An experience, object, or image can be both precisely and mysteriously described or depicted and thus can embody both physicality and disembodiment.—Robert MacFarlane—Landmarks
My process begins with my own photographs. I take these quickly, with purposeful spontaneity, so the images will retain some of the fleeting immediacy of moving through a space. My recent works depict places that invite the viewer to move into the piece—into places where the viewer might imagine themselves being. In a sense, the images may suggest a narrative without telling a specific story. Instead, the story becomes a response the viewer has in relationship to the place within the piece—either personally remembered or imagined.
I have two main subjects in my recent work: landscapes and buildings (and other human artifacts). In both I focus on the precise and the particular as a way of describing a larger whole. A place is defined by a set of unique details. These details are revealed by the light and in turn the details reveal the quality of light—and so reveals the visual dependency between the stability of the physical and the ever-changing transitory.

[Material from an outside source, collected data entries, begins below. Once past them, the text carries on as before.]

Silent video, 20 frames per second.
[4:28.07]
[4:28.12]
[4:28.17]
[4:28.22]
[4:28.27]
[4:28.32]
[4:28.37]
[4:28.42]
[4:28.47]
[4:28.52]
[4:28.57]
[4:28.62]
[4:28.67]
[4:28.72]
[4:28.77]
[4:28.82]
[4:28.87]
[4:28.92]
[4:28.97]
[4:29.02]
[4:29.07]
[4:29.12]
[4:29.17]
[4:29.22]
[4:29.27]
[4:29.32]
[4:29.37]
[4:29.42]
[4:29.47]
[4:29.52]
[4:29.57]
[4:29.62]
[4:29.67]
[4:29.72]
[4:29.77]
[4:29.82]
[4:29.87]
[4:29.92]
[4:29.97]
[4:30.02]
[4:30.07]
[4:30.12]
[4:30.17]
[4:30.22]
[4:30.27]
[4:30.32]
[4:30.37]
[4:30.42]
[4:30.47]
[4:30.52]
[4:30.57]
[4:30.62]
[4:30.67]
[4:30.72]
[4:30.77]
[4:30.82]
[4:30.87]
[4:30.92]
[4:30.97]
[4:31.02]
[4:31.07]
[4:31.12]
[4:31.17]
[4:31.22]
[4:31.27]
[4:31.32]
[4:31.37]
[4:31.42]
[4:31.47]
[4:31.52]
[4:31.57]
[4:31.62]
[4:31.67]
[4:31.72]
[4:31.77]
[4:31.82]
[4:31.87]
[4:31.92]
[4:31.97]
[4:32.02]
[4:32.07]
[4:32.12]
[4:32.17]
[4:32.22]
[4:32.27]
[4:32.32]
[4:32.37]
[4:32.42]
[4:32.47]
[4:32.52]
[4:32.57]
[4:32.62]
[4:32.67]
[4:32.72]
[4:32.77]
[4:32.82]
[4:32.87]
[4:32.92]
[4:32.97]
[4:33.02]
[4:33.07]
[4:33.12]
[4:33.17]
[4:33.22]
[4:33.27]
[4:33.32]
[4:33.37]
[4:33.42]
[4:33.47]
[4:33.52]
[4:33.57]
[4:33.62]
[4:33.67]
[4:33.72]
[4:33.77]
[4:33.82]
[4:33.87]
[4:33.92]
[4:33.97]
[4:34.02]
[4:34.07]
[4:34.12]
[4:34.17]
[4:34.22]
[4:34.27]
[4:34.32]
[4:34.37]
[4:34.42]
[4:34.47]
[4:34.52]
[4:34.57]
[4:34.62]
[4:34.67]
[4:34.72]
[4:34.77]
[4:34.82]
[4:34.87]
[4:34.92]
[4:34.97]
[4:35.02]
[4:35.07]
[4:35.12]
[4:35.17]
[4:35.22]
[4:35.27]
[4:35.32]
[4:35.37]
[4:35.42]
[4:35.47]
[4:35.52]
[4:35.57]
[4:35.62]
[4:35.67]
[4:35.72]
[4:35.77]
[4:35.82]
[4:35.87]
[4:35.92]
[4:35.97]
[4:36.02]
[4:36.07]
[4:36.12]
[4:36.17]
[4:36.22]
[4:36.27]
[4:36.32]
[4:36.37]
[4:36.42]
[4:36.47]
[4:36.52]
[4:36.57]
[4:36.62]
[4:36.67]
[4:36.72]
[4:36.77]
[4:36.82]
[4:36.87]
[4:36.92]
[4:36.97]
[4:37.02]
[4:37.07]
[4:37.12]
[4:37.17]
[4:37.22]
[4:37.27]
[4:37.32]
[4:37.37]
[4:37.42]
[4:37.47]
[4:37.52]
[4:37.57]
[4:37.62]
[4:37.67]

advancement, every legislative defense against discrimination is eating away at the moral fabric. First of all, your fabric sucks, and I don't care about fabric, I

Artists often use composition to direct our eye movement through an artwork. I hope to contrast the implied eye movement with a specific captured moment and place. A photograph captures that specific moment, but I always change the image (sometimes a little and sometimes a lot) to remake that moment in my imagination. The relatively slow process of embroidery adds the element of time, contemplation, and attention to detail. I try to be true to the quality of a place while also using personal choices to influence the final image.
I see my work as a marriage of photography and embroidery. I alter my photographs on a computer and transfer them to fabric. No part of the stitching process is computerized. I stitch the piece with a basic sewing machine. I lower its feed dogs so I can move the fabric freely as I sew, allowing me to control the length and density of stitches as needed.
The stitches are like pencil hatching. Different colors of thread are layered throughout each piece to enrich the colors. These layers become so dense that none of the original image or fabric shows. I find the fine scale of thread to be an extraordinary tool for describing details, and this discovery has allowed my work to continually evolve.